По его мнению, могло быть так: Чижек ударил Покорного кулаком – отсюда ранение тупым предметом. Хольцова, возможно, была в резерве или просто прикрывала дружка; увидев, что поединок развивается для Чнжека неблагоприятно или что приближается кто-нибудь посторонний, а то и просто потому, что у нее сдали нервы, она выстрелила. На первую часть вечера у Хольцовой нет алиби, но и никаких доказательств у нас нет, а это самое главное.
– Они, быть может, и не понадобятся, – возразил адвокат. – Точно так же я бы не сбрасывал со счетов и Мыслика. Он признался в ограблении – хорошо. Но каково самое суровое наказание за кражу – и что грозит за убийство? Я помню подобные случаи, когда преступник избирал меньшее зло, – задумчиво добавил он. – Лучше долго сидеть, чем недолго висеть.
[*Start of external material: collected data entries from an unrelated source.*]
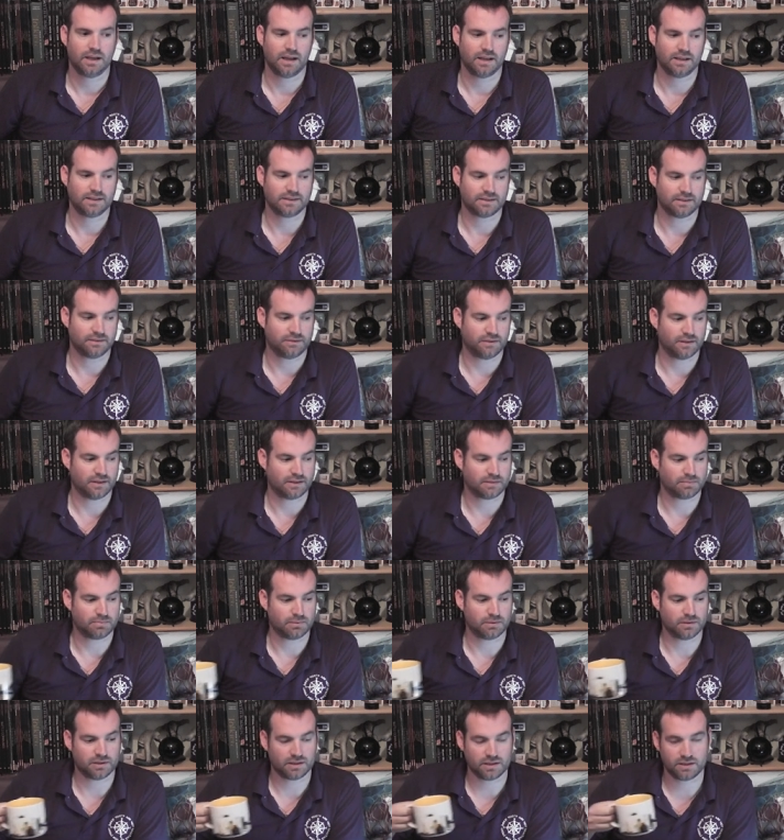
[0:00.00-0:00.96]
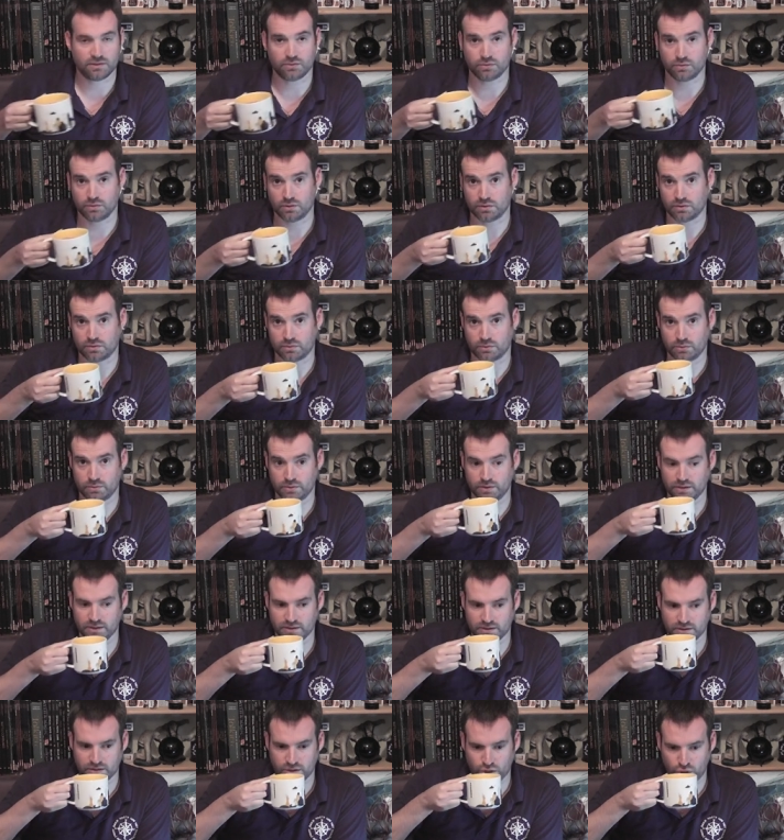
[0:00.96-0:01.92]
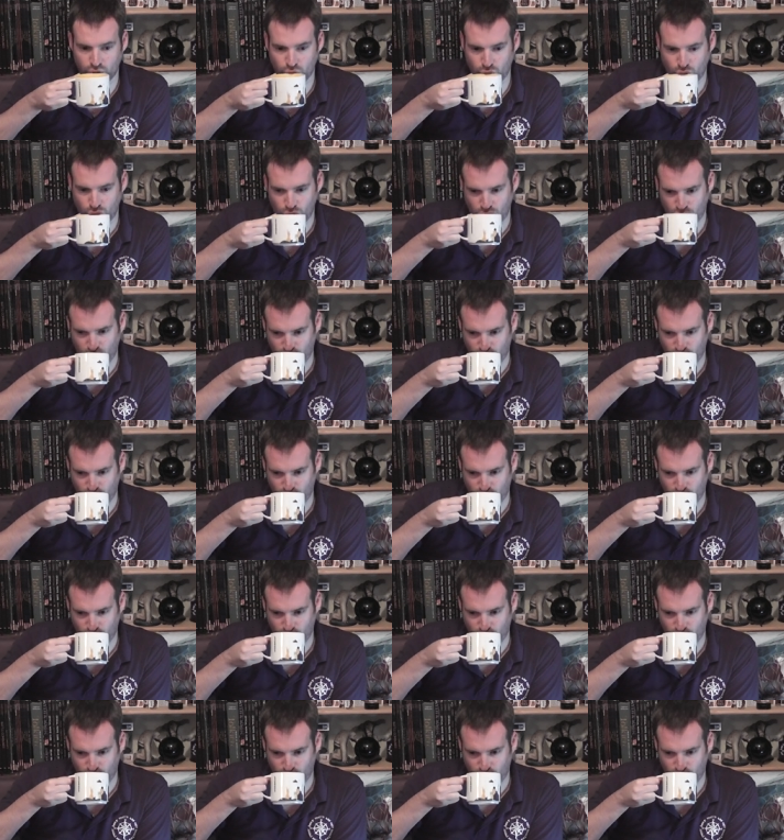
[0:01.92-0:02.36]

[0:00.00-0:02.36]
and it's the first blog in August, what we need to do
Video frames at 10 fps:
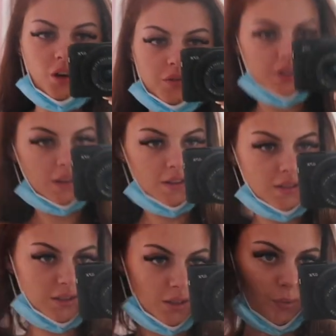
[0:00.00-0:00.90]
Obviously
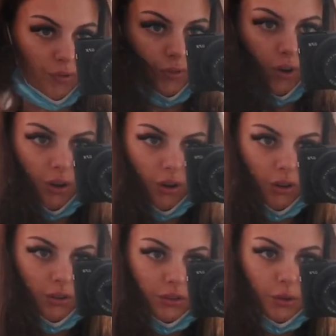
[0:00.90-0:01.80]
this is the
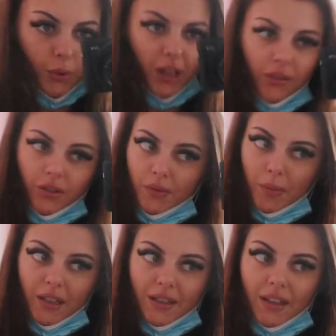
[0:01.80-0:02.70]
before, the weave
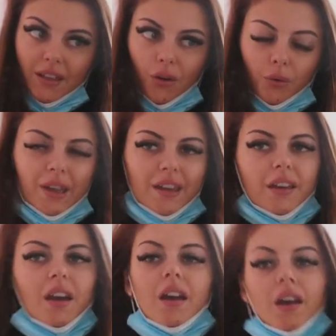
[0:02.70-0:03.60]
you've been seeing all week.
– А если Мыслика изобличат его сообщники? – возразил Матейка, высказав именно то, что уже вертелось на языке у Яролима. – У нас, правда, нет пока их полных показаний, но скоро все станет ясно.
– Не разделяю вашего оптимизма, – вежливо покачал головой Томек. – Если вы прижмете к стене остальных с помощью Мыслика, они, без сомнения, моментально начнут изо всех сил валить все на него.